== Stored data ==
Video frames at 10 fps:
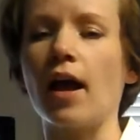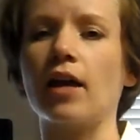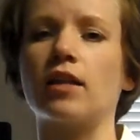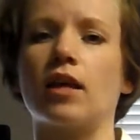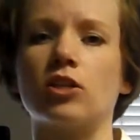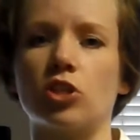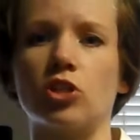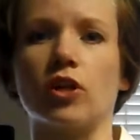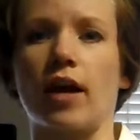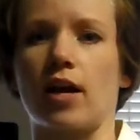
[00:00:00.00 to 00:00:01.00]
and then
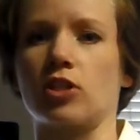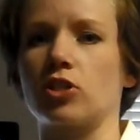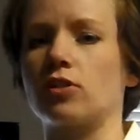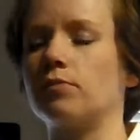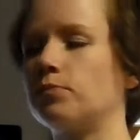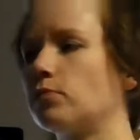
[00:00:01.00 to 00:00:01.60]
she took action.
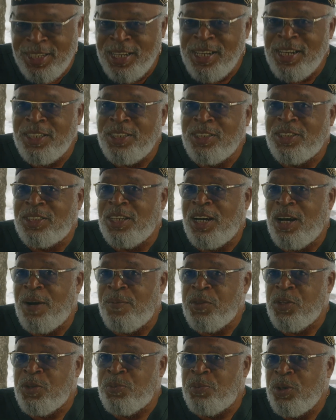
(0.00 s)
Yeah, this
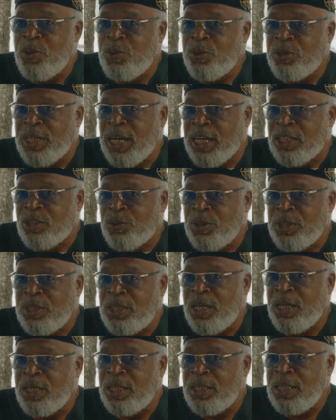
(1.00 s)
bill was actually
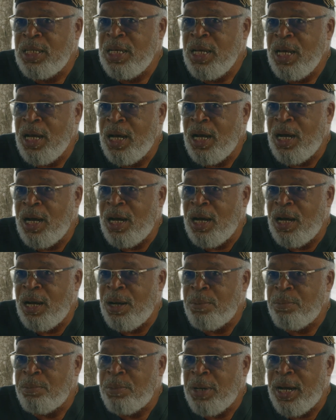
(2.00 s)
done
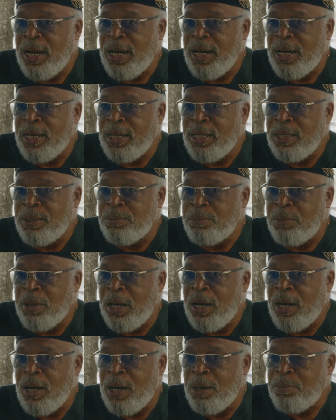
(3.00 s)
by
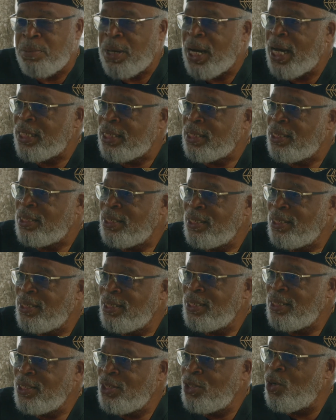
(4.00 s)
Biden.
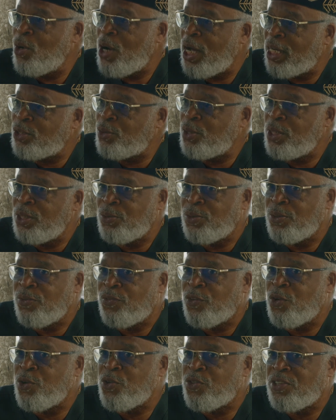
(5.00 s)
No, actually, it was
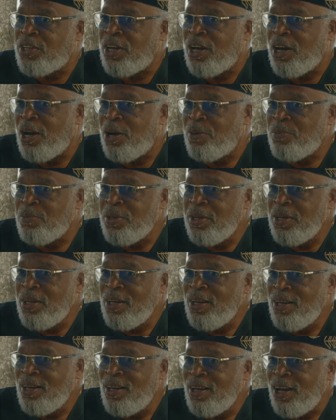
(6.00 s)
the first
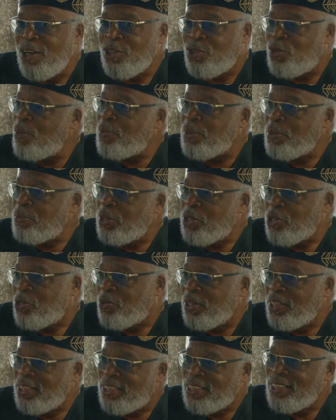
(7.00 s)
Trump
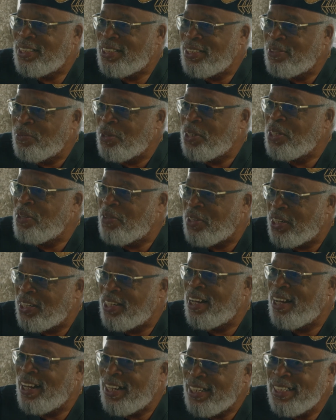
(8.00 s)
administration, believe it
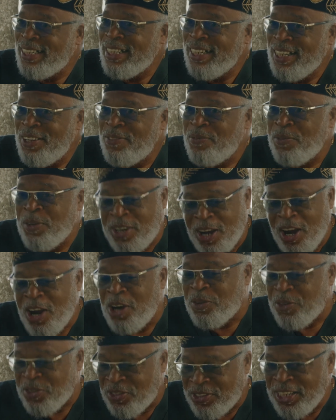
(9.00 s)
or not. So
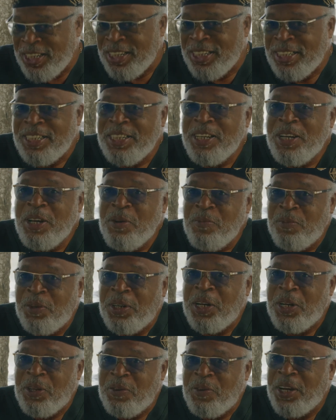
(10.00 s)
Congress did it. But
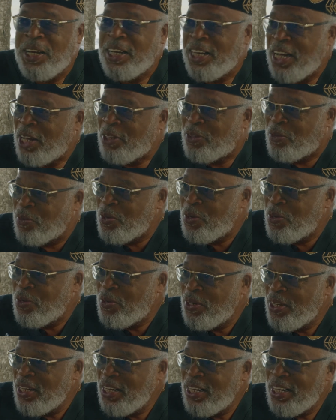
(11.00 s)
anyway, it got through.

== Work instruction ==
Where the line containing "[00:00:00.00 to 00:00:01.00]" appears in the data above, begin there and output every line through the last, exactly and without pictures.

== Response to this exercise ==
[00:00:00.00 to 00:00:01.00]
and then
[00:00:01.00 to 00:00:01.60]
she took action.
(0.00 s)
Yeah, this
(1.00 s)
bill was actually
(2.00 s)
done
(3.00 s)
by
(4.00 s)
Biden.
(5.00 s)
No, actually, it was
(6.00 s)
the first
(7.00 s)
Trump
(8.00 s)
administration, believe it
(9.00 s)
or not. So
(10.00 s)
Congress did it. But
(11.00 s)
anyway, it got through.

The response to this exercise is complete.